These jaunts with my father were treasured. We drove around town as he enjoyed a cold yogurt treat, visiting the house he grew up in, now an art gallery. He reminisced about his family, how poor they were. “We once had land. But Dad was too good, too kind, and he gave it all away. Or he lost it.”

At one point, Epifanio moved his family to California, like many who had that dream, and came back with seashells and the memory of a child who died there, a girl named Lilia.

My childhood home, and the place where I still live, was built on cotton fields, and that has always posed a problem when having a garden. The land remembers cotton. I have a photo of those cotton fields with our lone house on that property that once belonged to my aunt, Elsie.
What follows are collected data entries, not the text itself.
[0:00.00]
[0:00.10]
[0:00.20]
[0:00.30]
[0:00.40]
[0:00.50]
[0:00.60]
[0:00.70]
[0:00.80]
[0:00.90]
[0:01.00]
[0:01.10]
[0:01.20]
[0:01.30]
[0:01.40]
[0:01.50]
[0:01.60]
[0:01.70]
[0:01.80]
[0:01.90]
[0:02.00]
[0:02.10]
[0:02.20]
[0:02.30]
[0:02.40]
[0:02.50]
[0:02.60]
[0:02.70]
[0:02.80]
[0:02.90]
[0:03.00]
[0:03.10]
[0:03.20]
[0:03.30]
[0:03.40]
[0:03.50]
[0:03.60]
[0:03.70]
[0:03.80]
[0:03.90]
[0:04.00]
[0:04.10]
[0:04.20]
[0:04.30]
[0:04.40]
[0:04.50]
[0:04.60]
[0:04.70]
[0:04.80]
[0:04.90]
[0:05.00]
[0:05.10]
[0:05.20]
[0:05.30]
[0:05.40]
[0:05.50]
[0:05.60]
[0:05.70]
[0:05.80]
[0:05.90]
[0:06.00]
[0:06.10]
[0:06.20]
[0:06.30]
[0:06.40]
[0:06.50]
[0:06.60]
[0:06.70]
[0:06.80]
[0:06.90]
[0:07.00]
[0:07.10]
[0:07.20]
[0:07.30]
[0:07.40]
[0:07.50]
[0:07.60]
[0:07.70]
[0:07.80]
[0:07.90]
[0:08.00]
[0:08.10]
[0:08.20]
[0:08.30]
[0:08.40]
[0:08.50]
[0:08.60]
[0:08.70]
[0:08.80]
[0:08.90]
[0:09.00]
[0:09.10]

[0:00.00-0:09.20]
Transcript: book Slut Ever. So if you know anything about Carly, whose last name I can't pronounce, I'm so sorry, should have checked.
My father had Alzheimer’s, and he was often confused, but he always loved seeing his old house, his old street, visiting Doña Ana, where he was born before New Mexico was a state, and seeing the farms to the north and south. He loved the rows of pecan trees and seeing the chile reddening in the sun, seeing the cotton bolls full and white, ready to be harvested. Together, we bought pecans and chile from the Chávez farm off Shalam Colony Road. “This is our land?” he would ask, and I’d answer, “Yes, this was where the Chávezes had their land.”

By then, my father couldn’t eat chile, and we resorted to that familiar recipe for those with delicate stomachs: enchiladas made with canned Campbell’s Cream of Mushroom, Cream of Celery, or Cream of Chicken soup. As many do, my father enjoyed his creamy enchiladas. Having grown up with a single mother who was a schoolteacher and never had time to cook, I’ve never denigrated others for what they eat. Coming home for a quick lunch, she would grab a can of cold corn or peas and a raw chile, and she was set.
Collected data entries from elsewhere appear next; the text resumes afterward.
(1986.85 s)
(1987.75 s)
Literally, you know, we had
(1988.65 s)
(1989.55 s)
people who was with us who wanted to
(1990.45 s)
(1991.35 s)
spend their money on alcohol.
Denise Chávez in front of her uncle Eduardo “Eddie” Chávez’s mural. Photo by Daniel Zolinsky.

Nonetheless, when I was growing up, our refrigerator always had roasted chile, an olla of frijoles, and taco meat. You could always count on that food being ready to go when people came around. And many did. I am not as social as my mother, but I can say I always have chile and corn tortillas. It is surprising to know that the nearby grocery store mostly carries tortillas from Santa Fe, San Antonio, Lubbock, and Albuquerque when we have such wonderful tortillerías. One is Roberto’s, founded by Roberto Estrada, who set the Guinness World Record for making the largest enchilada, and who also founded and owned Roberto’s Mexican Food. Another is El Indio, a newer place that has set a very high standard.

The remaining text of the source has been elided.